In that event, should the court take a vote on the case, it could be decided 4-4. The case would then be dismissed and the discrepancy in laws from state to state would remain, as would the dispute over whether including the waivers in arbitration agreements is an NLRA violation.

The court also could choose to hold the case to be decided in its next session.
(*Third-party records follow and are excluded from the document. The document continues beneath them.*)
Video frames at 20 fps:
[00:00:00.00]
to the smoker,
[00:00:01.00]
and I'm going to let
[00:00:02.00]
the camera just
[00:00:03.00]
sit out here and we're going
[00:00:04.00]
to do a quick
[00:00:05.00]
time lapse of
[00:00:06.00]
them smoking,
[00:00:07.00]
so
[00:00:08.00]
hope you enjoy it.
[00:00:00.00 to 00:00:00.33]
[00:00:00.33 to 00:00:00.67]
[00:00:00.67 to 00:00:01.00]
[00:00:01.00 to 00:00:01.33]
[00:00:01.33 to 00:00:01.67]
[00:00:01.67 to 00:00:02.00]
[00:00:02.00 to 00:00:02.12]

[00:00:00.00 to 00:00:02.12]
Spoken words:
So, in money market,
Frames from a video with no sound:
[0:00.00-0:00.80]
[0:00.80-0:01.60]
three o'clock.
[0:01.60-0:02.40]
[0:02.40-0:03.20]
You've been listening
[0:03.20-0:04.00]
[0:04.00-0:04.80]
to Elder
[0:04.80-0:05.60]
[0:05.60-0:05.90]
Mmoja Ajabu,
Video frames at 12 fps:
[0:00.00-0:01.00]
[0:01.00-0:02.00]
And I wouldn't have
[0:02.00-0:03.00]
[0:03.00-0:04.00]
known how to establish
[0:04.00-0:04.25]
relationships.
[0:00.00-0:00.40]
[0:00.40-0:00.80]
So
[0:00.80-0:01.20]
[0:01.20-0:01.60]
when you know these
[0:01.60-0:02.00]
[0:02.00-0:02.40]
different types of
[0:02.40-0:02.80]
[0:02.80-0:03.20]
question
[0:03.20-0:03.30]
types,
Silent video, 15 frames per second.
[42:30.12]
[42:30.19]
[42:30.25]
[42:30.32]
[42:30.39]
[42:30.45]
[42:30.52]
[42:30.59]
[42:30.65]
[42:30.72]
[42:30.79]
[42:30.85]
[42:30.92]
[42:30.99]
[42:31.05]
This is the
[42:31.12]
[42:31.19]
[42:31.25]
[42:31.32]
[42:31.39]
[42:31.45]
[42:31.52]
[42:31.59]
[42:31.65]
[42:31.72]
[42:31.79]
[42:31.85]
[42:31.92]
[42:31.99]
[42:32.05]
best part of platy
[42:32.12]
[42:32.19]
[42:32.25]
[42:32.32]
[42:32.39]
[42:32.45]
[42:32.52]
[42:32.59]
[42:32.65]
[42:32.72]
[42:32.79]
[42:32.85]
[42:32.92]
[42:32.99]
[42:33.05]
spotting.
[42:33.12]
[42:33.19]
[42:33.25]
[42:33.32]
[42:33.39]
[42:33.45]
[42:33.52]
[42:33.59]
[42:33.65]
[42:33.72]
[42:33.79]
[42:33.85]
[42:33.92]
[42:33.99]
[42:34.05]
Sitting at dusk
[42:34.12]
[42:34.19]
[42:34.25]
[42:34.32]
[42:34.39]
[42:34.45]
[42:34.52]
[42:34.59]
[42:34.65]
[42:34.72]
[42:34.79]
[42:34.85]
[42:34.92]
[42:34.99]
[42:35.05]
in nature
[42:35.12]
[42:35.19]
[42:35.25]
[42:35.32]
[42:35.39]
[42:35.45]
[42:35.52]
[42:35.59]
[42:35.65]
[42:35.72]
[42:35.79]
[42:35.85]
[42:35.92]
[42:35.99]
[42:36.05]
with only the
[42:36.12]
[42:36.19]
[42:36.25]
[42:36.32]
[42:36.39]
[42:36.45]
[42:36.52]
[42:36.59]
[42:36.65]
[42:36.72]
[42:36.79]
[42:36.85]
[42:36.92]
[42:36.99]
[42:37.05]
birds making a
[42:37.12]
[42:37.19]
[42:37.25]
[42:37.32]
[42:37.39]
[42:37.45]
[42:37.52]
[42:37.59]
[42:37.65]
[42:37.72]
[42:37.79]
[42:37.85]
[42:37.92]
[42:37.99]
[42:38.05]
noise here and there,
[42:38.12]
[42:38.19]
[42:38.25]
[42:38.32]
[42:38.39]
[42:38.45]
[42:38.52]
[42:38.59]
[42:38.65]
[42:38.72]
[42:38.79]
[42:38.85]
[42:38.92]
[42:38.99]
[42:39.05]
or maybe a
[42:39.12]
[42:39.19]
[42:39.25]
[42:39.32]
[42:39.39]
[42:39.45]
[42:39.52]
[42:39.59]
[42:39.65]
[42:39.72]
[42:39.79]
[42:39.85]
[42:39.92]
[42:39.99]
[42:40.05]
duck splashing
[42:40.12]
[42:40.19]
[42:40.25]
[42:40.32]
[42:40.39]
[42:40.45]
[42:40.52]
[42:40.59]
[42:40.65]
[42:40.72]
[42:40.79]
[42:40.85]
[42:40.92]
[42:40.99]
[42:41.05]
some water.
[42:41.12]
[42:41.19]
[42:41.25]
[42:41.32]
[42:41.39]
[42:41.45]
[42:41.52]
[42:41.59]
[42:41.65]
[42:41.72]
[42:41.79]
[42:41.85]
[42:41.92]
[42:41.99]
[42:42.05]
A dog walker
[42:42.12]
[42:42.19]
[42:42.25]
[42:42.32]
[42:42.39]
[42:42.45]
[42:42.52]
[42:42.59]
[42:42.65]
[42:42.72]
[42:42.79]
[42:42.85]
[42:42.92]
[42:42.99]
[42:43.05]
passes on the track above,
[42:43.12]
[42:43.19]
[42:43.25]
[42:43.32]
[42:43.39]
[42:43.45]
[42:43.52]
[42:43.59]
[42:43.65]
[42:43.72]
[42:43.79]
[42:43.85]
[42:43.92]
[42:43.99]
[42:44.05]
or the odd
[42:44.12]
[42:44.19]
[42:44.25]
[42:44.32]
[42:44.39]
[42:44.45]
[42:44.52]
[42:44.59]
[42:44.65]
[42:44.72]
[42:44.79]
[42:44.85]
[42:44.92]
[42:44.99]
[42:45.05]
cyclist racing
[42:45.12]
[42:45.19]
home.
The three cases the Supreme Court took up and consolidated are:

  • A wage-and-hour collective action against health-care software firm Epic Systems, alleging that it misclassified employees as exempt, and thus ineligible for overtime pay, in violation of the NLRA. The 7th Circuit Court of Appeals affirmed a district court’s denial of Epic’s motion to compel arbitration.
  • A collective action claiming that Ernst & Young misclassified employees to prevent paying them overtime wages, in violation of the NLRA and California labor laws. The 9th Circuit Court of Appeals ruled that EY violated the NLRA by requiring employees to sign an arbitration agreement that prevented them from bringing a class action.
  • A collective action against gas-station operator Murphy Oil USA. In this case, unlike the other two, a district court granted the company’s motion to dismiss the case and allow Murphy Oil to compel arbitration. The ruling was affirmed by the 5th Circuit Court of Appeals.